### What the task asks
Return only those lines of the listing that hold the word "frames".

Data: Begin

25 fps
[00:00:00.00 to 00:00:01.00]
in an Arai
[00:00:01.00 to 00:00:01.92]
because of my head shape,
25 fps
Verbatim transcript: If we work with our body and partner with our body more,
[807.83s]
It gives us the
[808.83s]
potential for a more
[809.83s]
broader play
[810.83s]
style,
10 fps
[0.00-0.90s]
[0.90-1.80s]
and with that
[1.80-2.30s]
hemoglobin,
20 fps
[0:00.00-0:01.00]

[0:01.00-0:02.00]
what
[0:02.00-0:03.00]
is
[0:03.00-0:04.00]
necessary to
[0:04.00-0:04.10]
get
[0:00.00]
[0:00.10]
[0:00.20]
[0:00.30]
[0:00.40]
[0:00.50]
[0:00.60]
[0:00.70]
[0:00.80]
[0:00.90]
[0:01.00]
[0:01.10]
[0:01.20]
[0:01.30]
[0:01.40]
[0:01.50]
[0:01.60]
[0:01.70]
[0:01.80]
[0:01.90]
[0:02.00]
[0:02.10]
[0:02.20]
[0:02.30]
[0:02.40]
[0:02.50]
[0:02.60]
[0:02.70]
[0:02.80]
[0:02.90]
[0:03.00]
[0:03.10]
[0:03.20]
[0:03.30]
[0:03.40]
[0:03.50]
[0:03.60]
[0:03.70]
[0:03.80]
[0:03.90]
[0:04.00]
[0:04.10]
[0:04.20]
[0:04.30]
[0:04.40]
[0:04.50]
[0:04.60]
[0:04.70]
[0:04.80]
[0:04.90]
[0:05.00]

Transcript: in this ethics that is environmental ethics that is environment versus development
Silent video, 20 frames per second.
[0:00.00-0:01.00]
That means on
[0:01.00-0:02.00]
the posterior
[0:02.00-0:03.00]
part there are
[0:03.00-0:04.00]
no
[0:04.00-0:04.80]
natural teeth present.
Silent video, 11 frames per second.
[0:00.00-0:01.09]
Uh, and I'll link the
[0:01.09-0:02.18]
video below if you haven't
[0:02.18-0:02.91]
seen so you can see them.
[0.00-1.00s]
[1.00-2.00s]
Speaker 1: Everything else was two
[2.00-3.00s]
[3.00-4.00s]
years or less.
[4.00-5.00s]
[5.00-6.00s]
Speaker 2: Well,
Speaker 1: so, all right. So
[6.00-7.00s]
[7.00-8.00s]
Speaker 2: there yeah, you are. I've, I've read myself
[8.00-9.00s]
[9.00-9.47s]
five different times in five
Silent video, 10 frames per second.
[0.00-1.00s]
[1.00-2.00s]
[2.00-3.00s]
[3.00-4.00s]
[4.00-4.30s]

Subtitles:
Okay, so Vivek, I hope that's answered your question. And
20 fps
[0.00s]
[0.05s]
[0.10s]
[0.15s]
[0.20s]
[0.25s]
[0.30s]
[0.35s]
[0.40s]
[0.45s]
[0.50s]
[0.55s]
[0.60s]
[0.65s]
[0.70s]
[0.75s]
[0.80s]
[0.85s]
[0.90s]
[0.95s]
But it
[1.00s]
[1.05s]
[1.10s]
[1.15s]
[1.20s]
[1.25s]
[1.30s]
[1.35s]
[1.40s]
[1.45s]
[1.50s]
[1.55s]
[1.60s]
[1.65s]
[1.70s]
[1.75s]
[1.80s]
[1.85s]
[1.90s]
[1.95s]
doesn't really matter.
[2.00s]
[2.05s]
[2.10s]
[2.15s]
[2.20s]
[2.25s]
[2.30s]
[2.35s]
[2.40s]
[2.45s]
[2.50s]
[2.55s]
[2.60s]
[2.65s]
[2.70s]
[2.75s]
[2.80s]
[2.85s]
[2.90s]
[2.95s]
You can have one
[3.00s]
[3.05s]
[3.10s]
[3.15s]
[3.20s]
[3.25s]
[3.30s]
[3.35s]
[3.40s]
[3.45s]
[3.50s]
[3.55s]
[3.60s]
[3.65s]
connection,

Data: End

### Finished task
Silent video, 20 frames per second.
Silent video, 11 frames per second.
Silent video, 10 frames per second.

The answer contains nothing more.